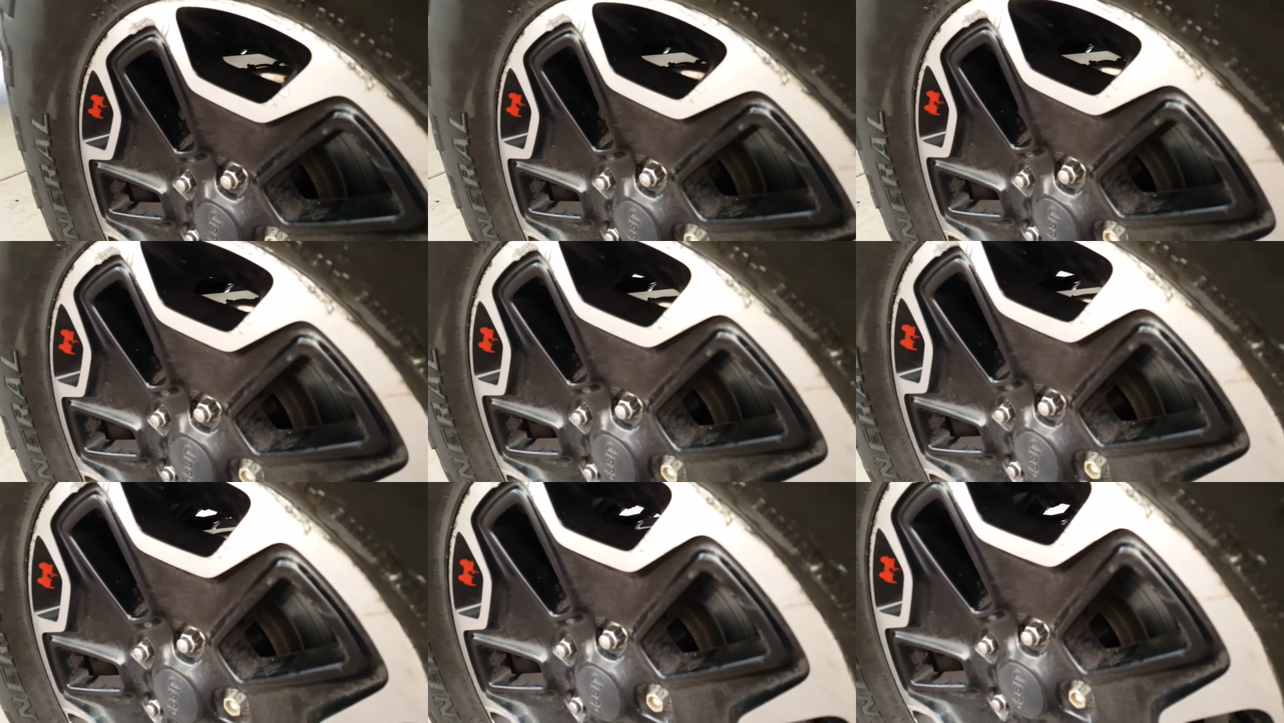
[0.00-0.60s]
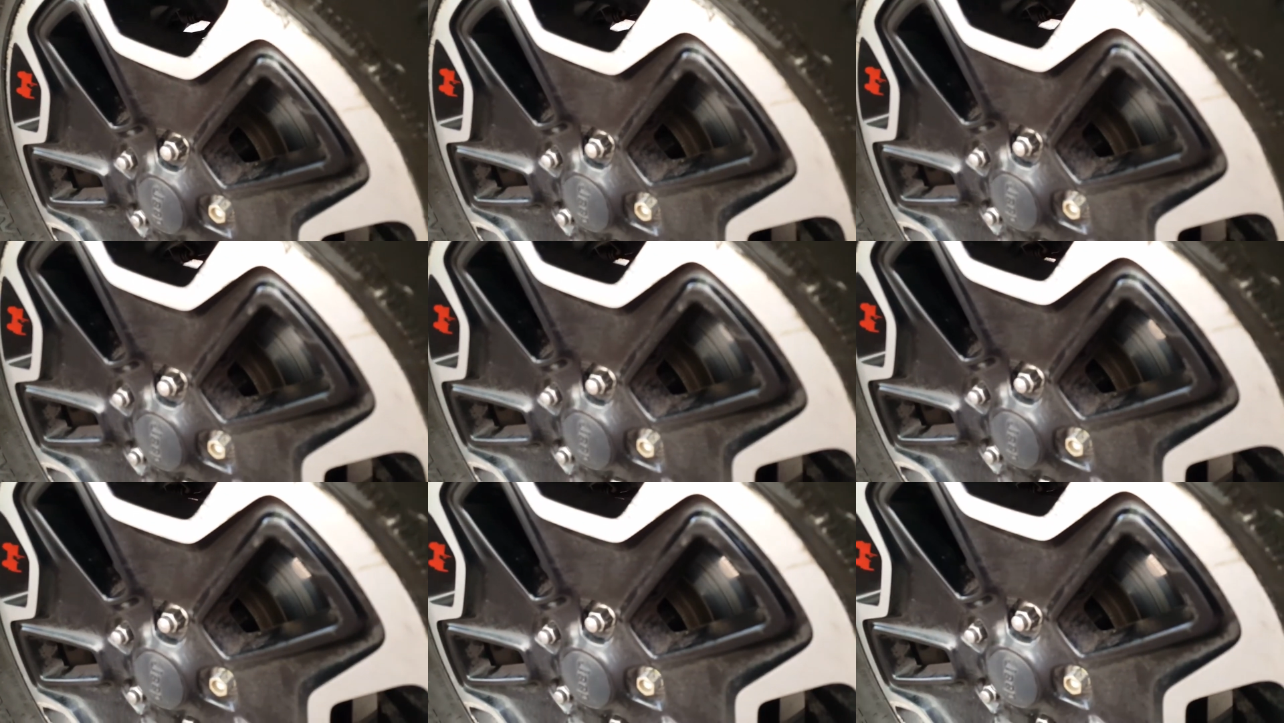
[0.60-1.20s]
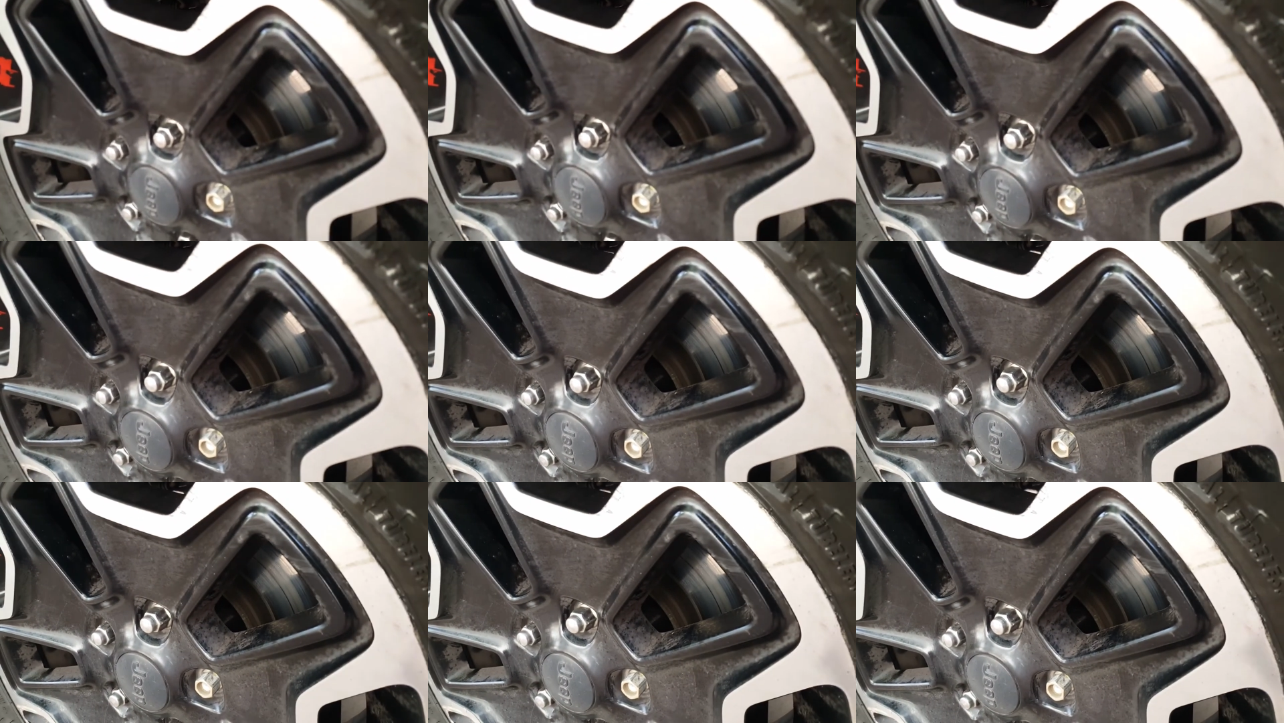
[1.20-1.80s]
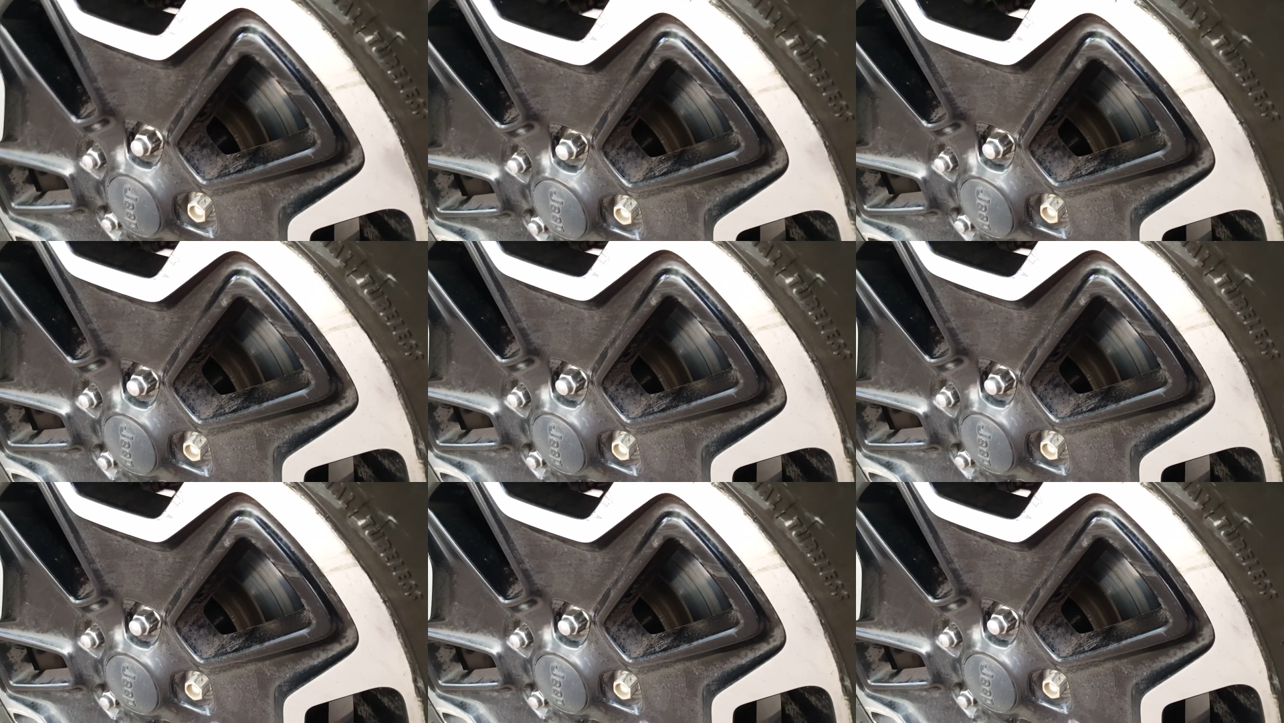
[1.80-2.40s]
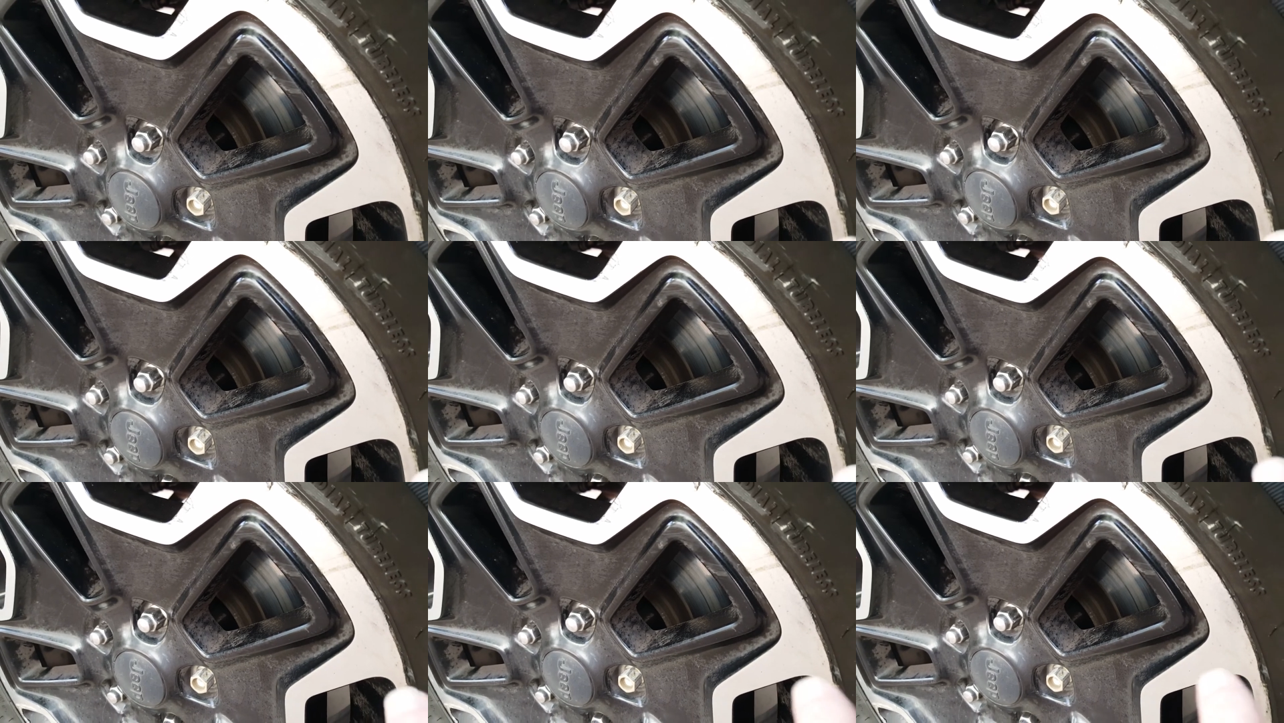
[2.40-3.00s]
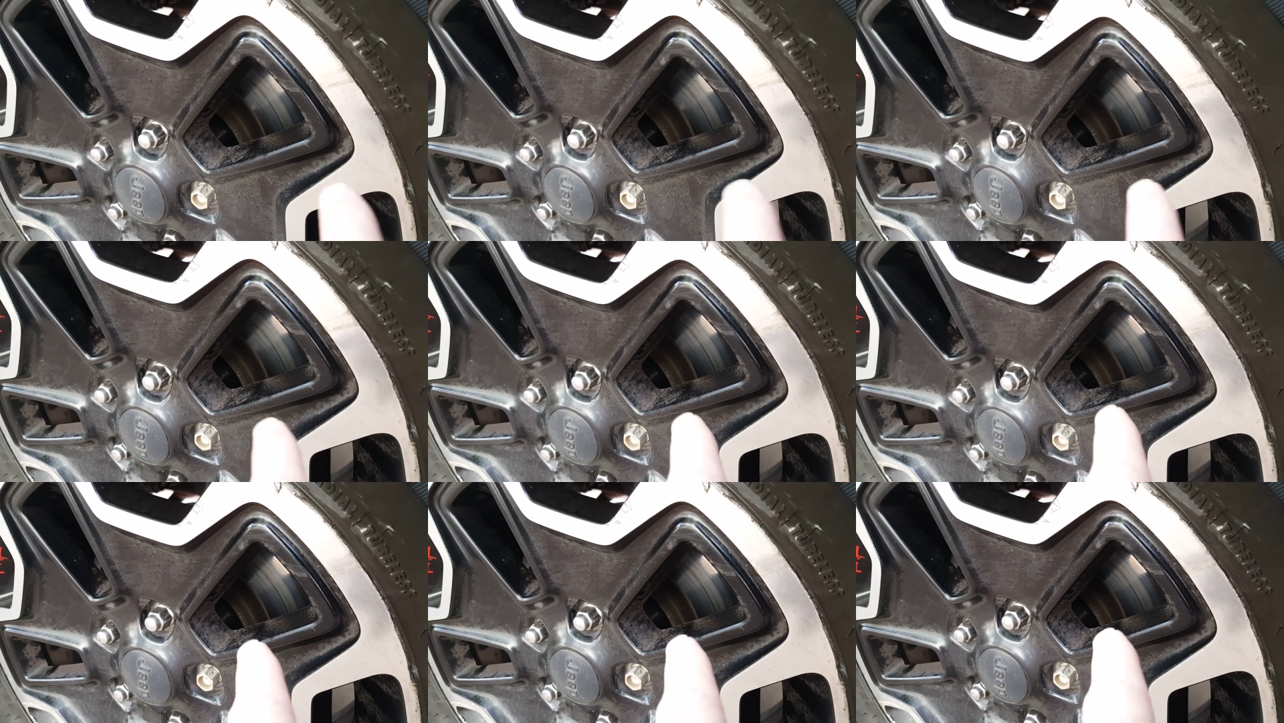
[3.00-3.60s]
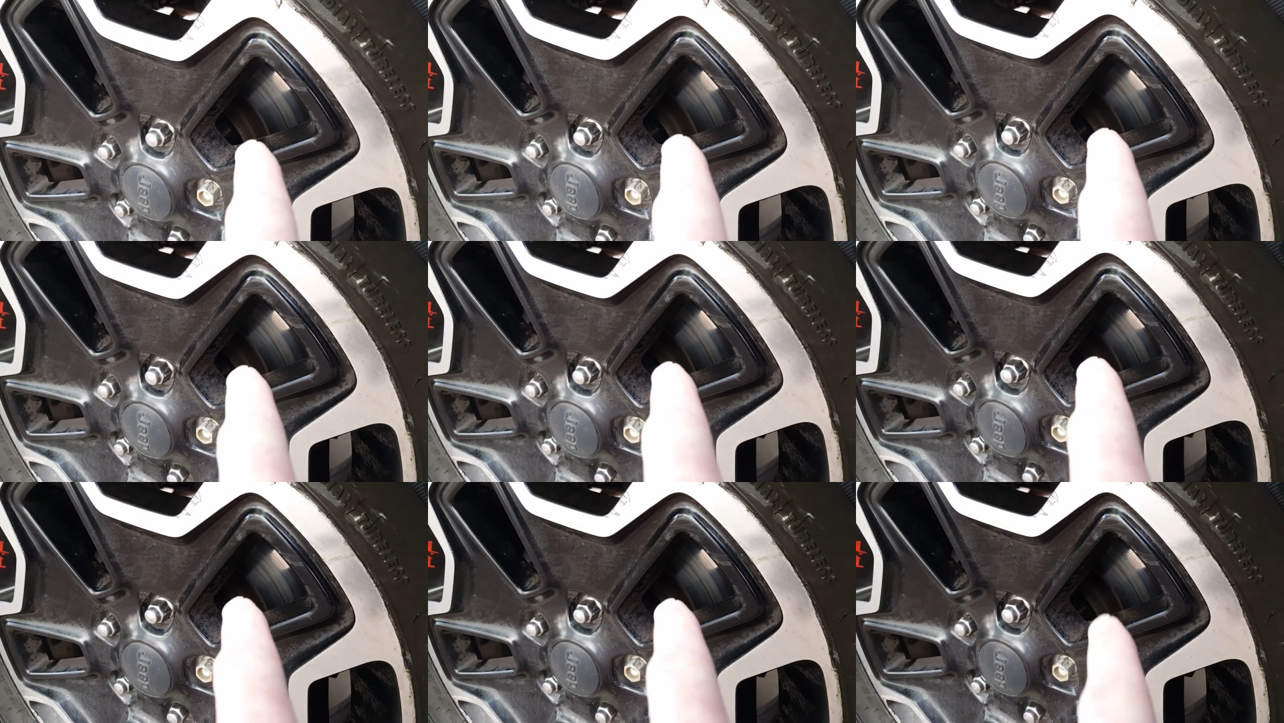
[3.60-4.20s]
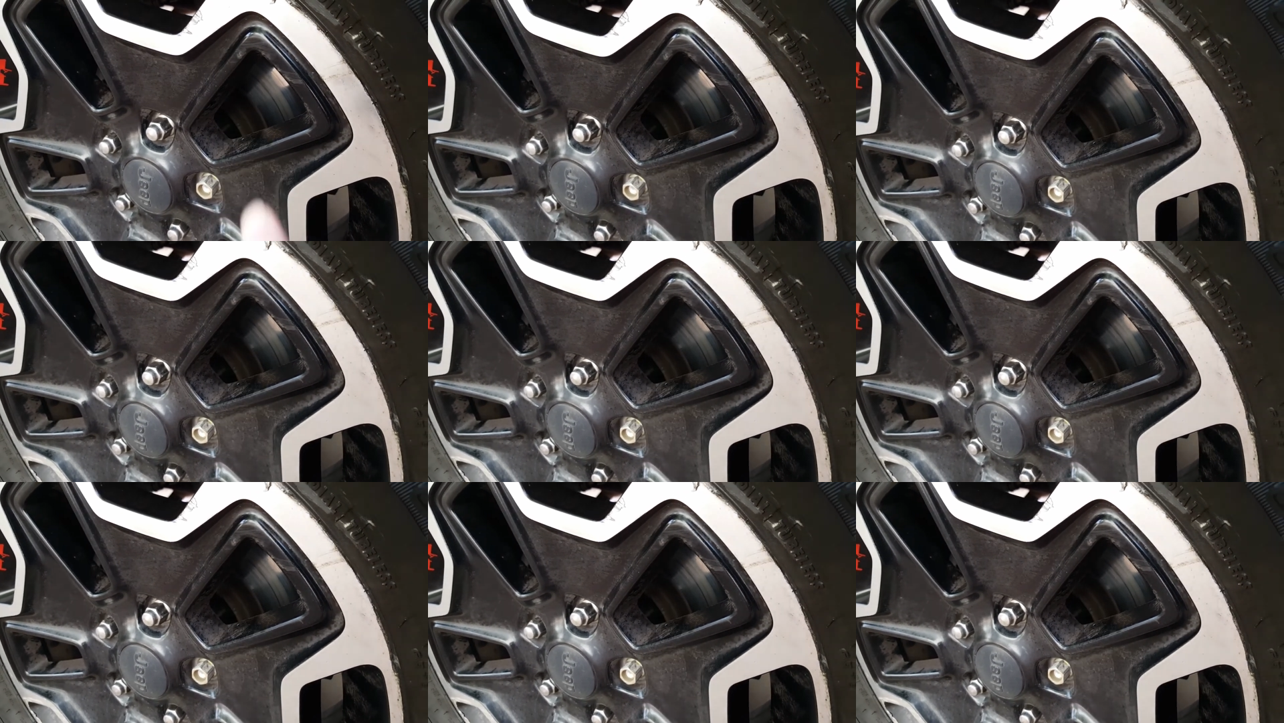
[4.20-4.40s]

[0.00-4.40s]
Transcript: Nobody's mouth can be seen.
··········
ACTIVITY ▸ With the pictures left out, give again exactly the lines from the one with "[1.20-1.80s]" through the end of the data, both included.

ANSWER TO THIS PROBLEM ▸
[1.20-1.80s]
[1.80-2.40s]
[2.40-3.00s]
[3.00-3.60s]
[3.60-4.20s]
[4.20-4.40s]

[0.00-4.40s]
Transcript: Nobody's mouth can be seen.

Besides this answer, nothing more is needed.